Hi, my name is Dion and I’m a happy person.

You’ll have to forgive the somewhat Pollyanna tone to this week’s column but I’ve just completed a social media challenge called 100 Happy Days.

It is a global movement started by the 100happydays Foundation, which aims to spread happiness in the world – and the world could do with a bit more.

The challenge seemed simple enough: can you be happy for 100 consecutive days?

It is actually more difficult than you think.

If you want to take up the challenge, you are required to register on their website (www.100happydays.com), choose a social media platform and, for the next 100 consecutive days, post one picture a day of something that makes you happy.

Then tag your post with the hashtag #100happydays. Like I said, it sounds simple enough. But surprisingly, staying upbeat requires dedication and mindfulness – skills, I now realise, we’ve ceded in a digital era.

The website warns that 71% of people who sign up never complete the challenge and the most common excuse is they “don’t have the time”. The registration page for 100happydays takes this into account and asks an uncomfortable question: “If these people simply do not have time to be happy, do you?”

As we reach the midpoint of the year, and early fatigue sets in, it is a very good question to ask ourselves. If we don’t have time to stop and be happy, what’s the point?

Questioning our state of happiness seems to be a growing trend in 2014, with Pharrell Williams’ song Happy being the undisputed anthem. The song was released in November last year and was also the signature soundtrack for the animated movie Despicable Me 2.

As the song’s popularity grew, people across the world began creating their own music videos for the song. To date, there are versions made by people in countries and cities across the globe, from Fukushima and Kyoto in Japan to our own versions produced in Joburg and Cape Town (and I have to grudgingly admit – as a Joburger – that the Cape Town version has the edge).

Controversially, in May this year, a group of Iranian fans created their Happy video tribute, and were promptly arrested because, as the police chief put it, “the song represented vulgarity and also hurt public chastity”.

The Iranian president later criticised the arrest on Twitter, saying: “#Happiness is our people’s right. We shouldn’t be too hard on behaviours caused by joy.”

The creators of the video were subsequently released and happiness became a topic of discussion.

Other key mainstream pop culture influencers like Beyoncé also seem to be on a quest to promote happiness. In her song Pretty Hurts, which deals with perceptions of beauty and what girls put themselves through when entering beauty pageants, she is asked the question (as a beauty pageant contestant): “What is your aspiration in life?” To which she replies after much hesitation: “To be happy.”

It is interesting to note the song title has subsequently been adopted as an urban slang phrase, which shows that the message is filtering through.

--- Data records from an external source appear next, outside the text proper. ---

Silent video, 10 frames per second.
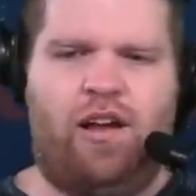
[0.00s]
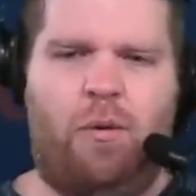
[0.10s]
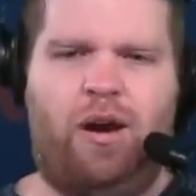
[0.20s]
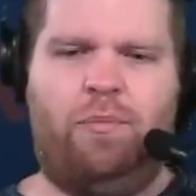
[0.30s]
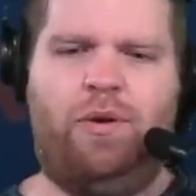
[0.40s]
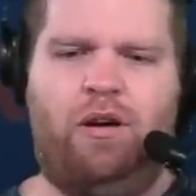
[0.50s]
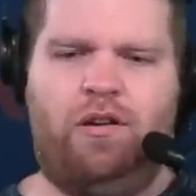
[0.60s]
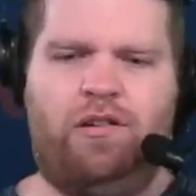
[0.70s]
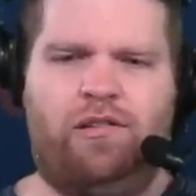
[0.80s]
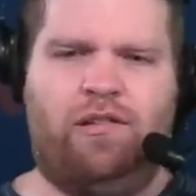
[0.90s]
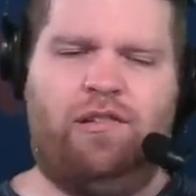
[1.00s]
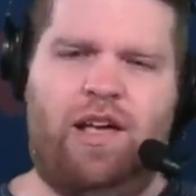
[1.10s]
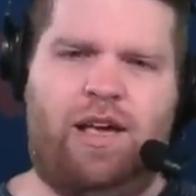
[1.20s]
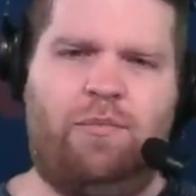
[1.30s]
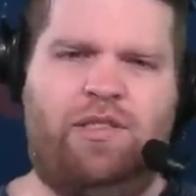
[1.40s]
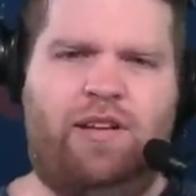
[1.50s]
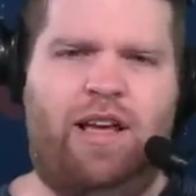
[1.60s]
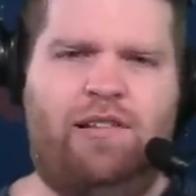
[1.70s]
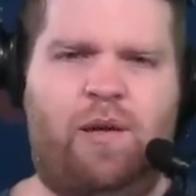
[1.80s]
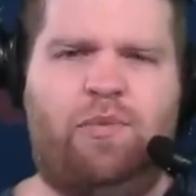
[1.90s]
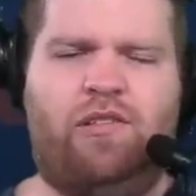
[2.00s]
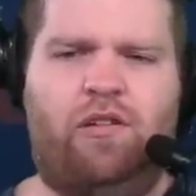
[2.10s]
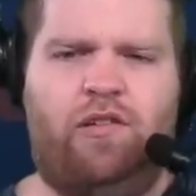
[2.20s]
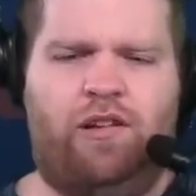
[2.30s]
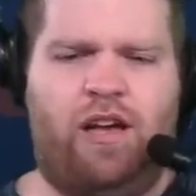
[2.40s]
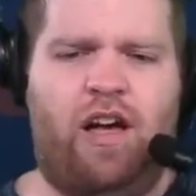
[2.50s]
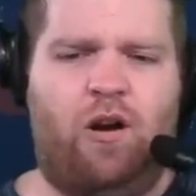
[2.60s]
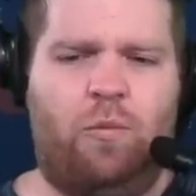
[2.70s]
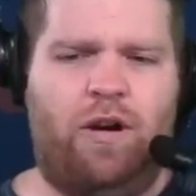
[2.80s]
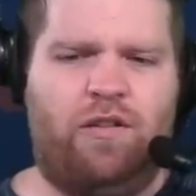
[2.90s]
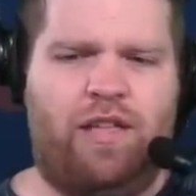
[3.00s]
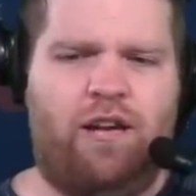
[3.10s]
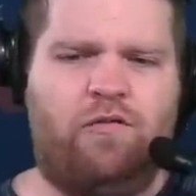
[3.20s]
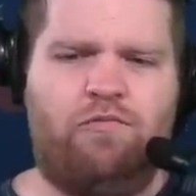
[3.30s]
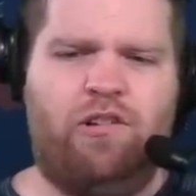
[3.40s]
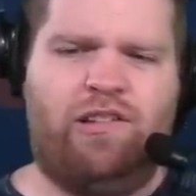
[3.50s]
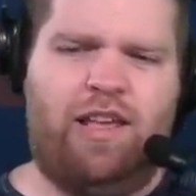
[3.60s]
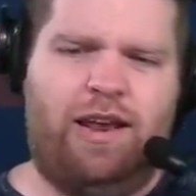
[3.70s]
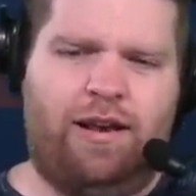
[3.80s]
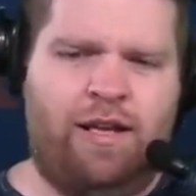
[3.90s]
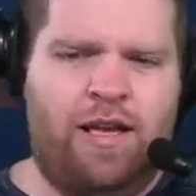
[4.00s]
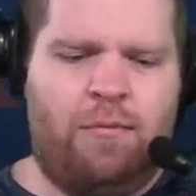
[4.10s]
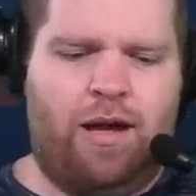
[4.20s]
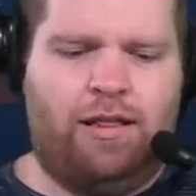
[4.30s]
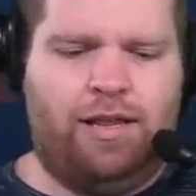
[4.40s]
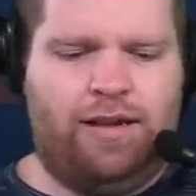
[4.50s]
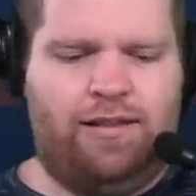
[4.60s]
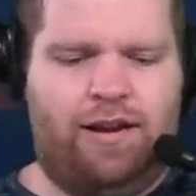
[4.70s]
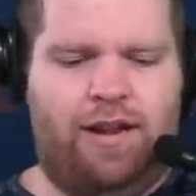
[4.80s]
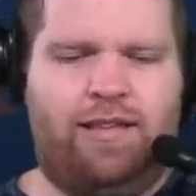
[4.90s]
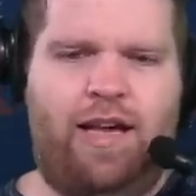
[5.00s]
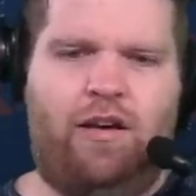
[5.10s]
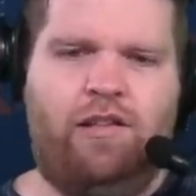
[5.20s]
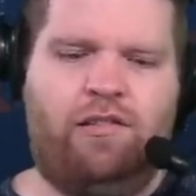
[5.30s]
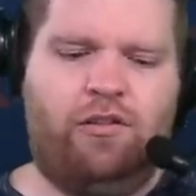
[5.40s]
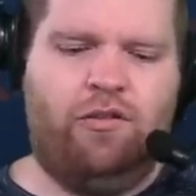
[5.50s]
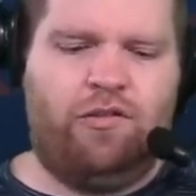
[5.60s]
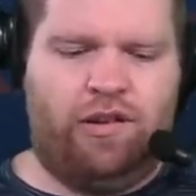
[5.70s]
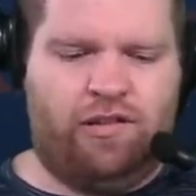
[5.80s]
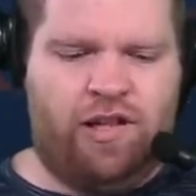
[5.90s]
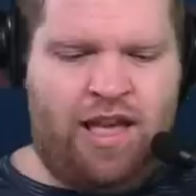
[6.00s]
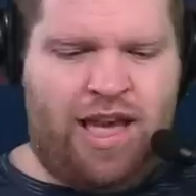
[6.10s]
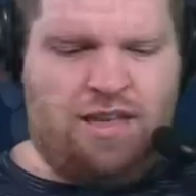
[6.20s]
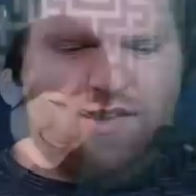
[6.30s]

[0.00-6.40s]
coming up here in just a second. But today's episode of Chicago Bears Now is presented by LinkedIn Talent Solutions. As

Another pop culture indicator is an unusual cyberself-help industry on the rise in Silicone Valley. California is known to spawn some rather bizarre trends, but while seemingly esoteric, this new industry makes complete sense in a digital era.

Conferences like Wisdom 2.0 and The Rise of the Buddhist Geek (yes, those are actually conferences) aim to balance our online and offline worlds, acknowledging that we now essentially live, work and play in both a virtual and a physical world.

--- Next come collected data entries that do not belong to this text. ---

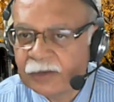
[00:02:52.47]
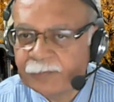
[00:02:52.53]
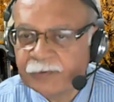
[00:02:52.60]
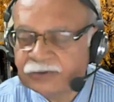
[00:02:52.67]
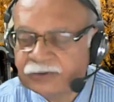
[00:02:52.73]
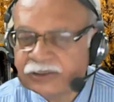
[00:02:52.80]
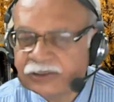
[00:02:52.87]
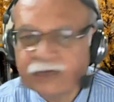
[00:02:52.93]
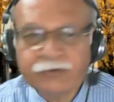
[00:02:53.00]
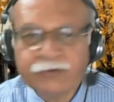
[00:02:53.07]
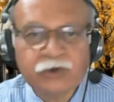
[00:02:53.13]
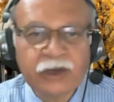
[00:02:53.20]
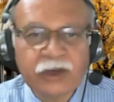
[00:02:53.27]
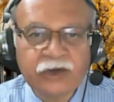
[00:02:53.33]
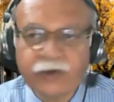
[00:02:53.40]
Professor Jha, would
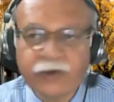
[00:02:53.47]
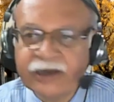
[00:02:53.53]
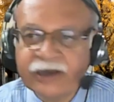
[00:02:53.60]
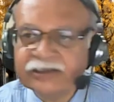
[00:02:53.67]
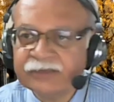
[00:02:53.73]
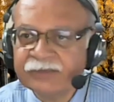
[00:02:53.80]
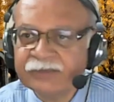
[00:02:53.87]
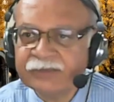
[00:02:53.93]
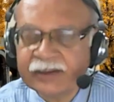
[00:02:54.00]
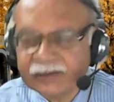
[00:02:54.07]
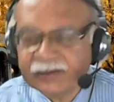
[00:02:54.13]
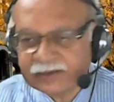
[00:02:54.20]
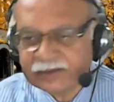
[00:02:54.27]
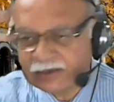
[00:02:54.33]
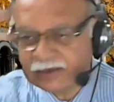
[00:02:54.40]
you like to add something? I
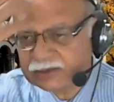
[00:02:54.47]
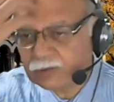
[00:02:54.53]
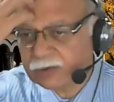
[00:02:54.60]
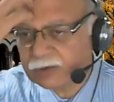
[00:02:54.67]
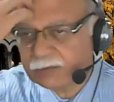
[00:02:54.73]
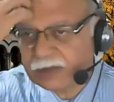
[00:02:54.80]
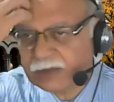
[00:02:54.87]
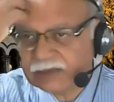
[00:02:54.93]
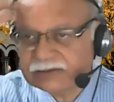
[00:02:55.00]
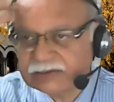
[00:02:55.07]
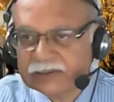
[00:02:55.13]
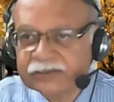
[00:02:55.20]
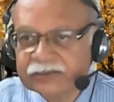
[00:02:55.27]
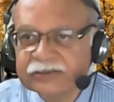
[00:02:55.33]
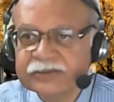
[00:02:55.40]
think that is what the
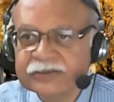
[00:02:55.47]
answer is.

So it came as a surprise that a challenge conducted in cyberspace could bring me happiness in the physical world.

The 100happydays challenge turned out to be a protracted meditation of sorts using social media: strange but true. The pressure – as that is what it came to on the days I was frenetically busy – to find a happy moment in every day was a revelation.

As promised on the 100happydays website, my mood improved and, by being constantly reminded how happy I am, I slowly but surely became more optimistic and relied less on our national pastime: complaining.

In 100 days, I’ve become that Silicone Valley Buddhist geek.

On the 99th day of my 100happydays, I had to attend a funeral, which got me thinking about the transience of life and how one should spend it. Death always throws things into perspective.

I realised that when the Grim Reaper finally comes knocking, all you really want is to have lived a happy life.

And every day spent with negative emotions is a day robbed of happiness. So even though my challenge is complete, I’ve discovered I’ve subconsciously been trained to look for those happy moments (however fleeting they may be), every day.

I highly recommend this challenge. It’s not a bad way to view the world.